### Exercise aim
All of the entries should be restated word for word, but without their pictures.

### Source material
○ ○ ○ ○ ○

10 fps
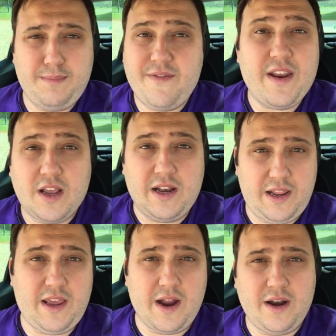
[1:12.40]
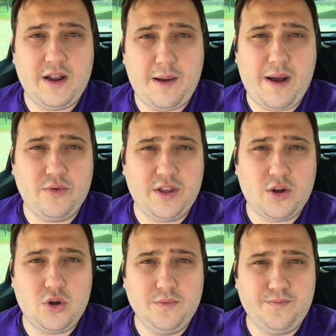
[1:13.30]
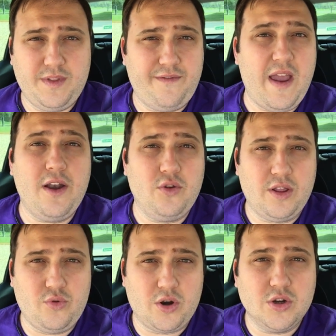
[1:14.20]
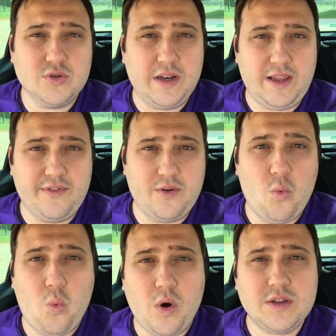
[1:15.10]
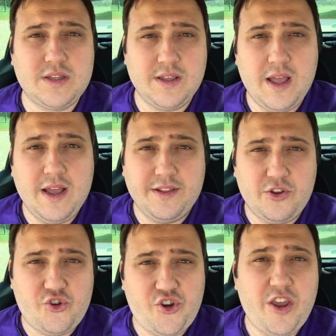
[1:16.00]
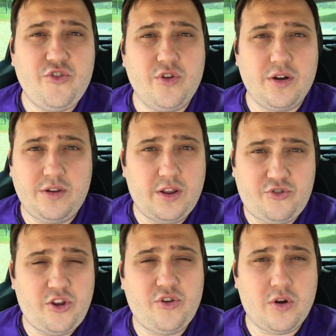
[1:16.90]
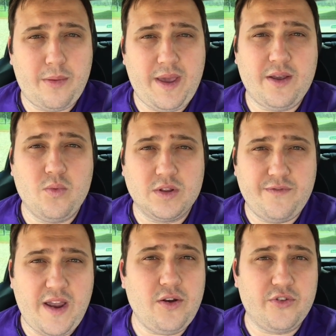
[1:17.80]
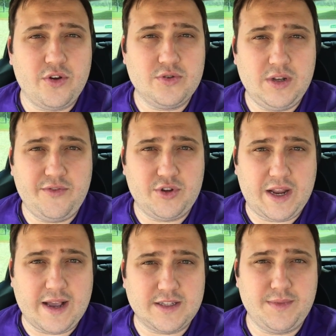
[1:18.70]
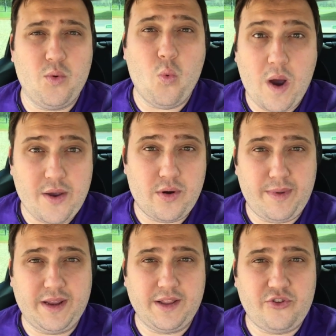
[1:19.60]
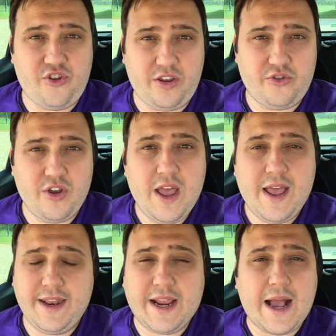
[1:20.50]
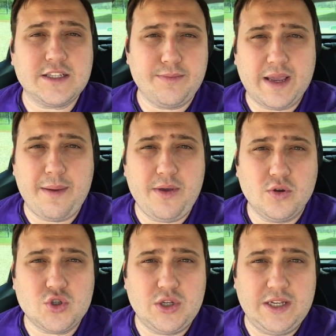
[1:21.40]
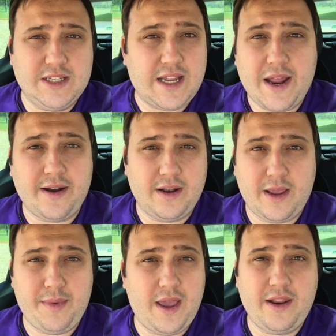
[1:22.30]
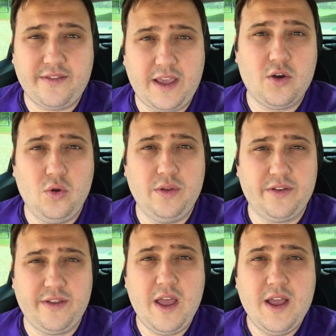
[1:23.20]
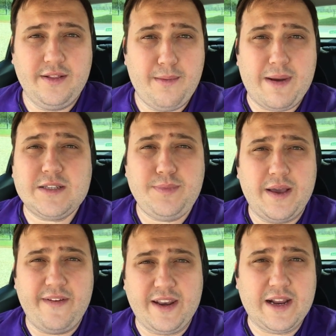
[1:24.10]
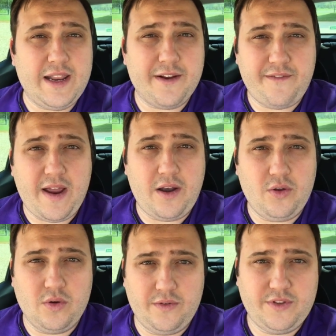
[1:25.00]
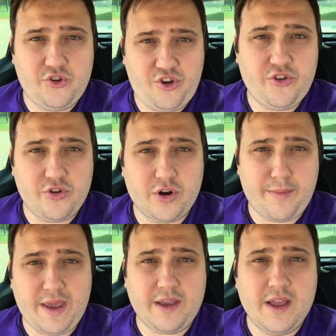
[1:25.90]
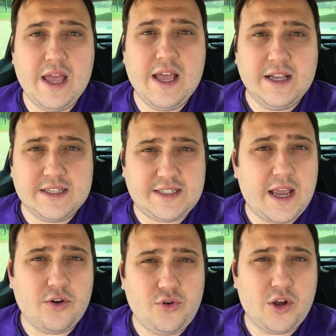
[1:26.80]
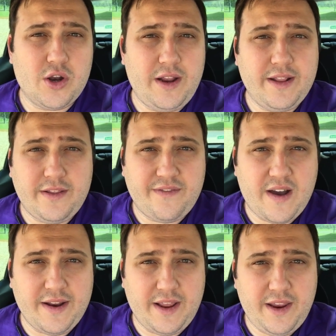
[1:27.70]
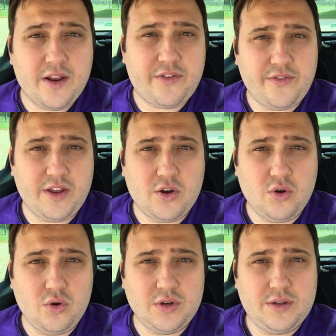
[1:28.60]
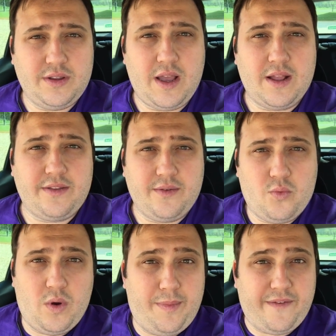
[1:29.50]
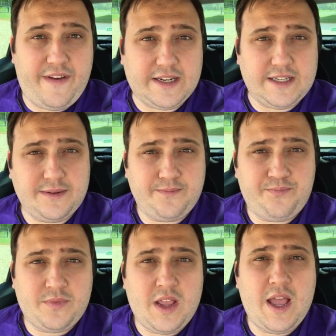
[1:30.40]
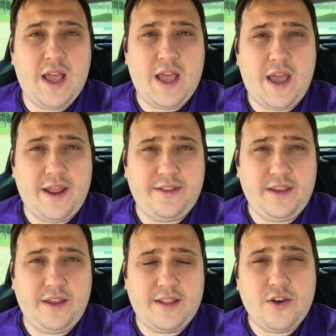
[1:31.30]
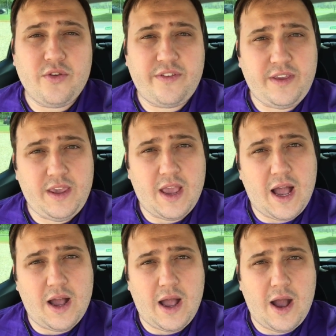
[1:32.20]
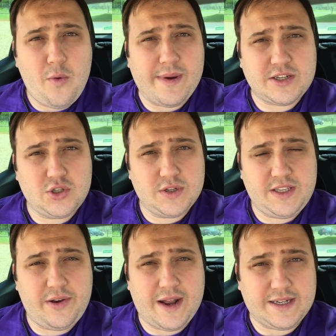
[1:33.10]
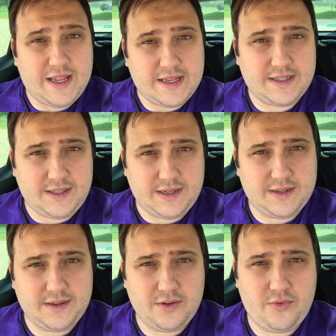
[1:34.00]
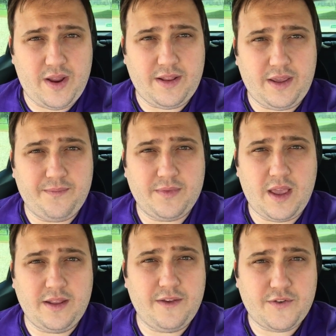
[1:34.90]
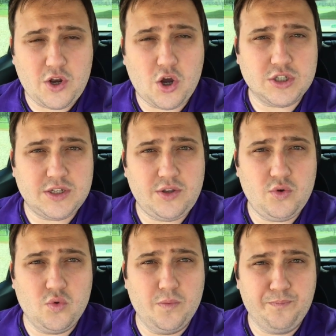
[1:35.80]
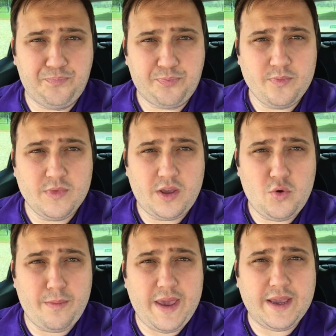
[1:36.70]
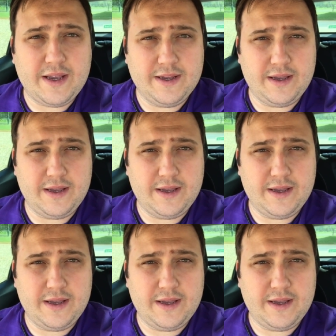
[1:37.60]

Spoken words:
very clear about the value that you're going to deliver, what the change you're going to make, what value is going to deliver to the customer, why you are making that change. And the customer can be also internal, can be any stakeholders. There must be a very clear value of the change you're going to make. Second, you're going to identify the areas of the code that will be affected, and then you see how much those areas are tested already, and if not, you write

○ ○ ○ ○ ○

### Answer to the problem
10 fps
[1:12.40]
[1:13.30]
[1:14.20]
[1:15.10]
[1:16.00]
[1:16.90]
[1:17.80]
[1:18.70]
[1:19.60]
[1:20.50]
[1:21.40]
[1:22.30]
[1:23.20]
[1:24.10]
[1:25.00]
[1:25.90]
[1:26.80]
[1:27.70]
[1:28.60]
[1:29.50]
[1:30.40]
[1:31.30]
[1:32.20]
[1:33.10]
[1:34.00]
[1:34.90]
[1:35.80]
[1:36.70]
[1:37.60]

Spoken words:
very clear about the value that you're going to deliver, what the change you're going to make, what value is going to deliver to the customer, why you are making that change. And the customer can be also internal, can be any stakeholders. There must be a very clear value of the change you're going to make. Second, you're going to identify the areas of the code that will be affected, and then you see how much those areas are tested already, and if not, you write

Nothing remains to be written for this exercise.